* [WHAT YOU WILL DO] For this exercise, return only the lines in the records below from the one holding "(0.00 s to 0.90 s)" through the one holding "Transcript: Money laundering", including both, exactly as they appear and without pictures.

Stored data
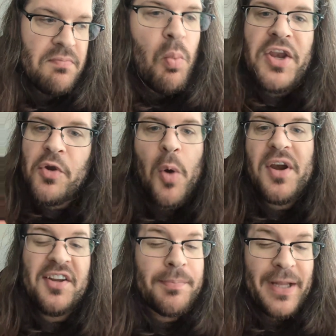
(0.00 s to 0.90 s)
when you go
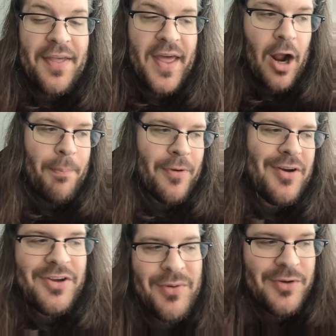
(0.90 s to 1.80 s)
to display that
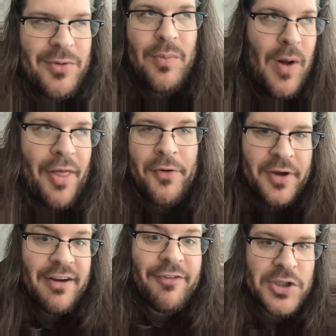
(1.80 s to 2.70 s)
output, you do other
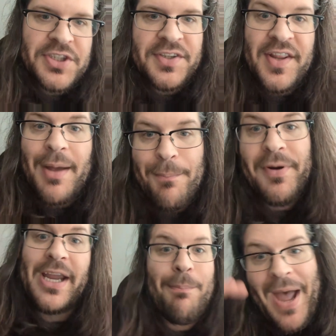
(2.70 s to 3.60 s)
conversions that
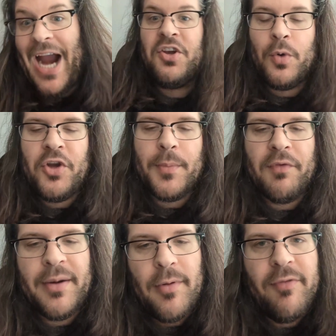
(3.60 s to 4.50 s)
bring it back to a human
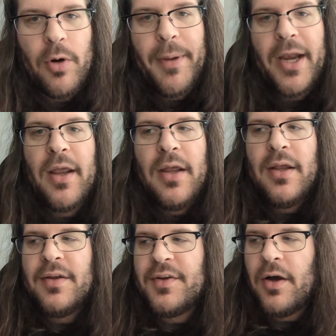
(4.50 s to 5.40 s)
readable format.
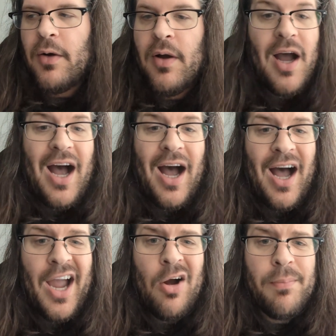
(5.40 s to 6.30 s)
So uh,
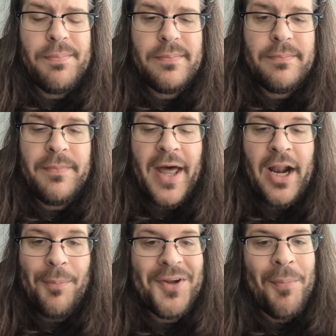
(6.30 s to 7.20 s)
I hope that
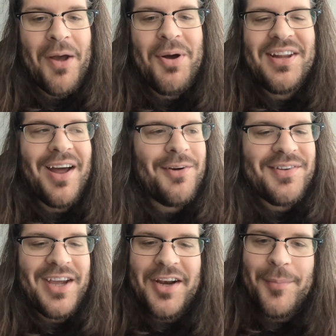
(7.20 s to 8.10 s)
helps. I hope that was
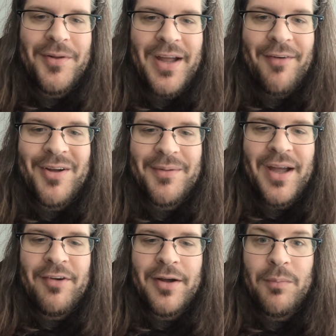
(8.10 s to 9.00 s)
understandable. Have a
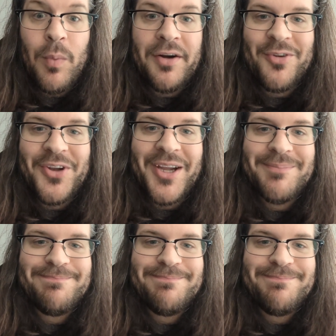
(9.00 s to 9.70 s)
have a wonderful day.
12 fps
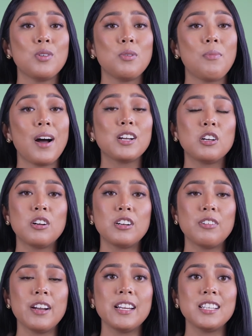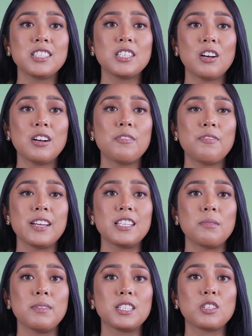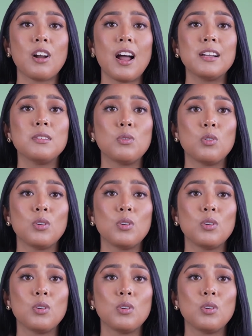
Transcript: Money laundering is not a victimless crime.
---
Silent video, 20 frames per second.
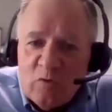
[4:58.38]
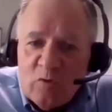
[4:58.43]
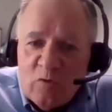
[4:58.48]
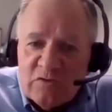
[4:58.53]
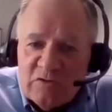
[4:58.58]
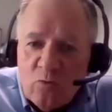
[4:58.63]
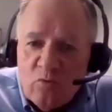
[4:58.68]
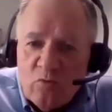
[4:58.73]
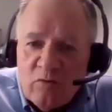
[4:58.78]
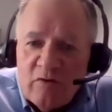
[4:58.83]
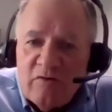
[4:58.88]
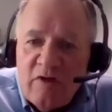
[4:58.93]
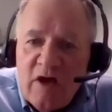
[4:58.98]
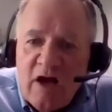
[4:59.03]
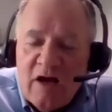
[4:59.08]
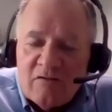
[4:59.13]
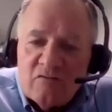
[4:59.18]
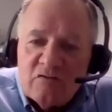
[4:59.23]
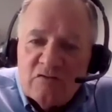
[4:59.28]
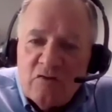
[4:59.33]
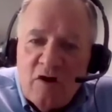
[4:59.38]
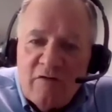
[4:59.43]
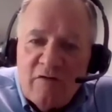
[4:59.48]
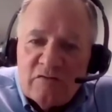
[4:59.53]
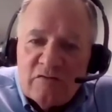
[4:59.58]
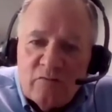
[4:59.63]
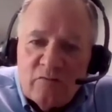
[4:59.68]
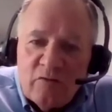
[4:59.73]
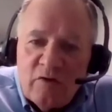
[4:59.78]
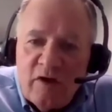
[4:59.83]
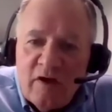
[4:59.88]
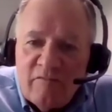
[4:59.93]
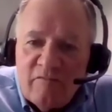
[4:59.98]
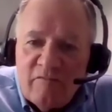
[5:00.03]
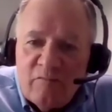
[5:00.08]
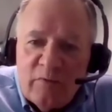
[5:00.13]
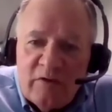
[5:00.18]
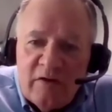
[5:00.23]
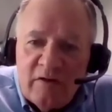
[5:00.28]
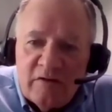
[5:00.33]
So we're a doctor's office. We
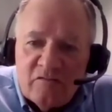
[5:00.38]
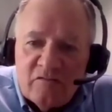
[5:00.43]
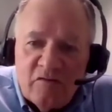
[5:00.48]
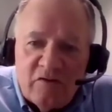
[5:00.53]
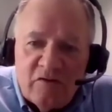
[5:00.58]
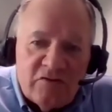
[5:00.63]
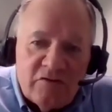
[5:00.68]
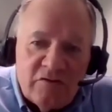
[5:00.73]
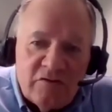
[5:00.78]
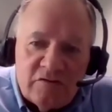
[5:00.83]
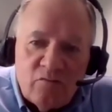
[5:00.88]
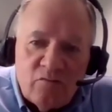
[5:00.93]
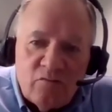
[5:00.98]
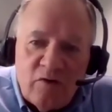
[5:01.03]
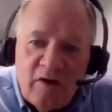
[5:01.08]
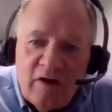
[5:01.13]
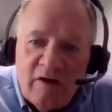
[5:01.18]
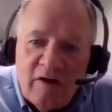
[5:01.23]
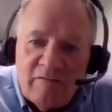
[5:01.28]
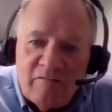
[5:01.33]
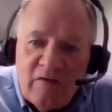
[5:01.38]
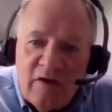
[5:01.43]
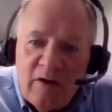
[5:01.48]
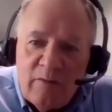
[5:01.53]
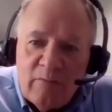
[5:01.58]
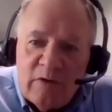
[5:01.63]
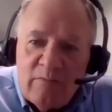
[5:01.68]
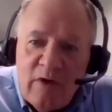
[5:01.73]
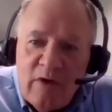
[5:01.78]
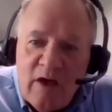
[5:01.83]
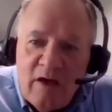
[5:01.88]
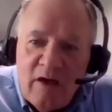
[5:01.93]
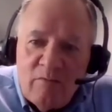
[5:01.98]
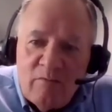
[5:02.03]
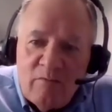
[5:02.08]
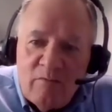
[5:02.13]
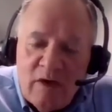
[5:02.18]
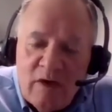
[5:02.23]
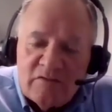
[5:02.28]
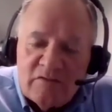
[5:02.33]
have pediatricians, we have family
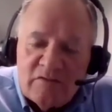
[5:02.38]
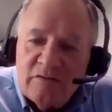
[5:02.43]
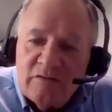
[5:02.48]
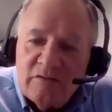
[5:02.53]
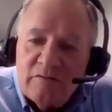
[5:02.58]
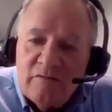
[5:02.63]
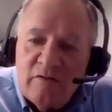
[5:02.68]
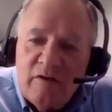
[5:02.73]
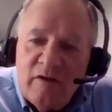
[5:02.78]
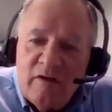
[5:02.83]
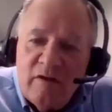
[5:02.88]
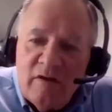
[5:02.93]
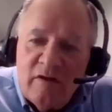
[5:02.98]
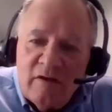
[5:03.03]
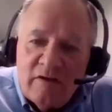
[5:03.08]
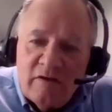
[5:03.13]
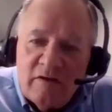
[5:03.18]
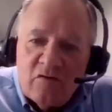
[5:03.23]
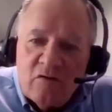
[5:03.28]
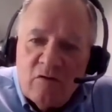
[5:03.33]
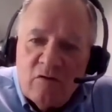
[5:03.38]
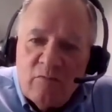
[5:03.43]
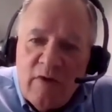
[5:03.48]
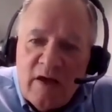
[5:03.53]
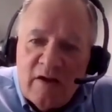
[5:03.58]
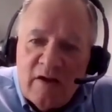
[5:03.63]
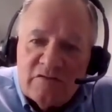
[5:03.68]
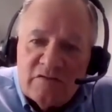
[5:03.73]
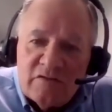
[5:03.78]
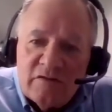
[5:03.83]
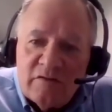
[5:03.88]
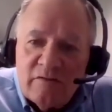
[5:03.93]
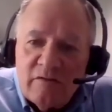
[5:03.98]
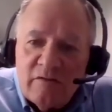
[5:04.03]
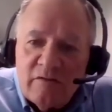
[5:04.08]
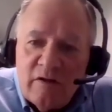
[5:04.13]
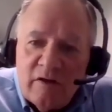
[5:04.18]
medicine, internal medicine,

* [RESULT OF THIS EXERCISE]
(0.00 s to 0.90 s)
when you go
(0.90 s to 1.80 s)
to display that
(1.80 s to 2.70 s)
output, you do other
(2.70 s to 3.60 s)
conversions that
(3.60 s to 4.50 s)
bring it back to a human
(4.50 s to 5.40 s)
readable format.
(5.40 s to 6.30 s)
So uh,
(6.30 s to 7.20 s)
I hope that
(7.20 s to 8.10 s)
helps. I hope that was
(8.10 s to 9.00 s)
understandable. Have a
(9.00 s to 9.70 s)
have a wonderful day.
12 fps
Transcript: Money laundering is not a victimless crime.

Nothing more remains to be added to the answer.